Generally once per provider for initial evaluation. Some payers allow it once every few years for comprehensive reassessment, but that's not standard. Billing it repeatedly for the same patient within short timeframes triggers audits. It's for diagnostic evaluation, not routine follow-up.

Does Medicare cover CPT 90791?

Yes, Medicare covers 90791 when provided by qualified mental health professionals and when documentation supports comprehensive diagnostic evaluation. Most commercial payers also cover it. The issue isn't coverage it's whether your documentation proves you performed the service as defined.

What's the actual difference between 90791 and 90792?

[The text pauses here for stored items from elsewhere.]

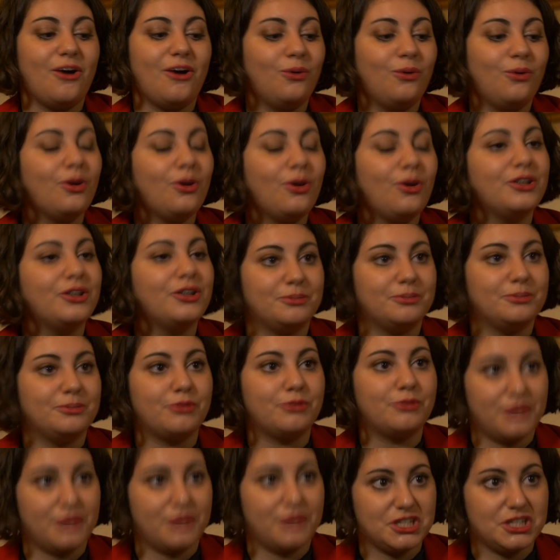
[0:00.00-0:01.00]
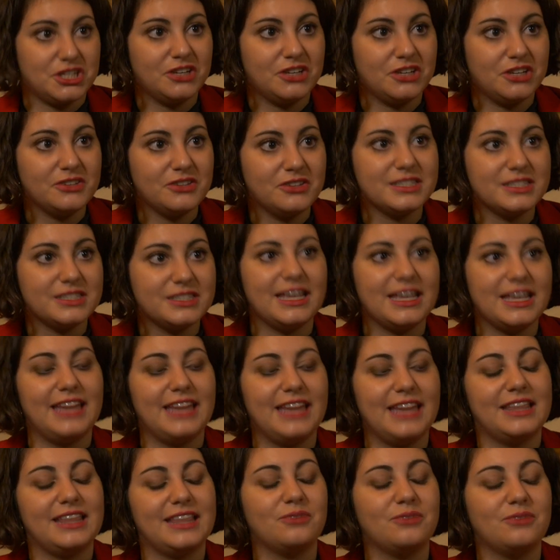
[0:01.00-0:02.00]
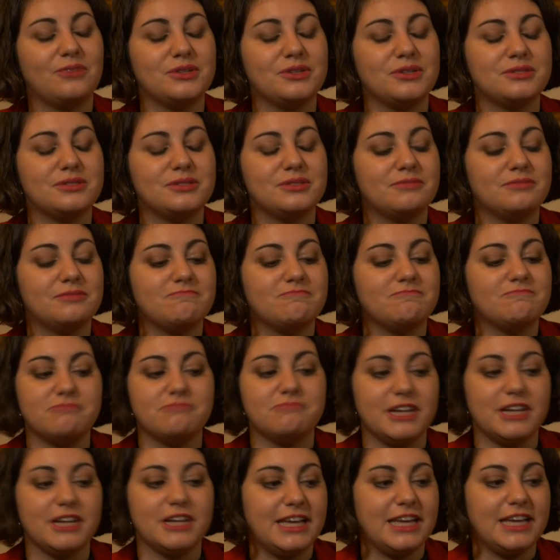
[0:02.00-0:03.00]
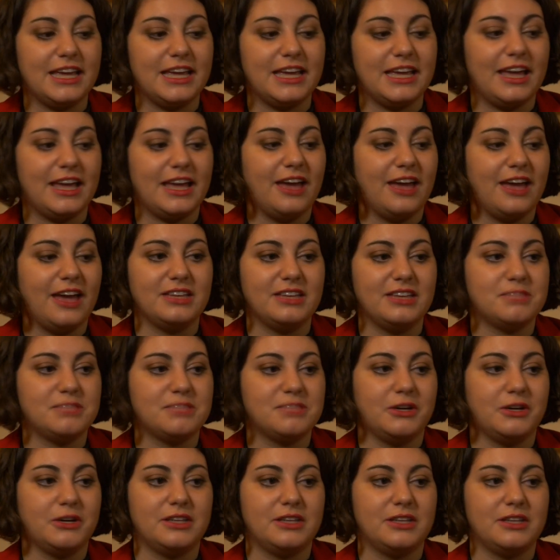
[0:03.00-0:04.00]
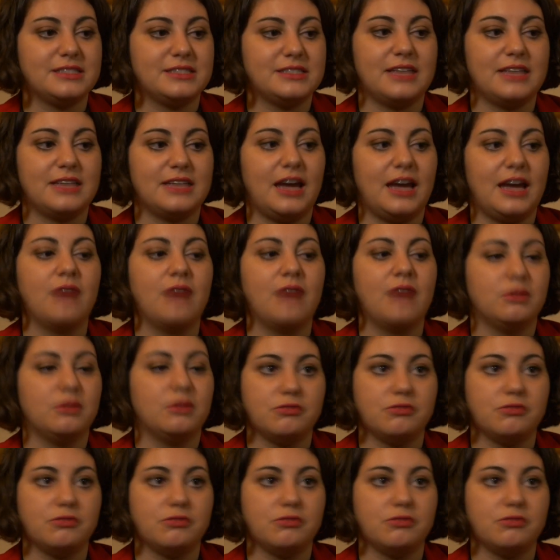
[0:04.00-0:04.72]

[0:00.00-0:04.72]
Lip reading: all other professionals, and that was really an experience that I will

90791 is without medical services. 90792 includes medical services. If you're examining physical health, reviewing labs, assessing medication effects that's medical services, use 90792. If you're only doing psychiatric assessment with no medical component, use 90791. Psychiatrists typically bill 90792, psychologists and therapists bill 90791.

Can 90791 be billed via telehealth?

Yes, most payers cover 90791 via telehealth, especially post-pandemic. Check specific payer policies as requirements vary. Some require modifier 95 or place of service code 02. Documentation requirements remain the same whether in-person or telehealth still need comprehensive evaluation with all required components.

What documentation is absolutely required for 90791?

Chief complaint, history of present illness, psychiatric history, substance use history, relevant medical history, social history, family psychiatric history, formal mental status exam, risk assessment, specific diagnosis with ICD-10 code, and treatment recommendations. Missing mental status exam is the most common denial reason. Your note must prove you conducted comprehensive diagnostic evaluation, not just had a conversation.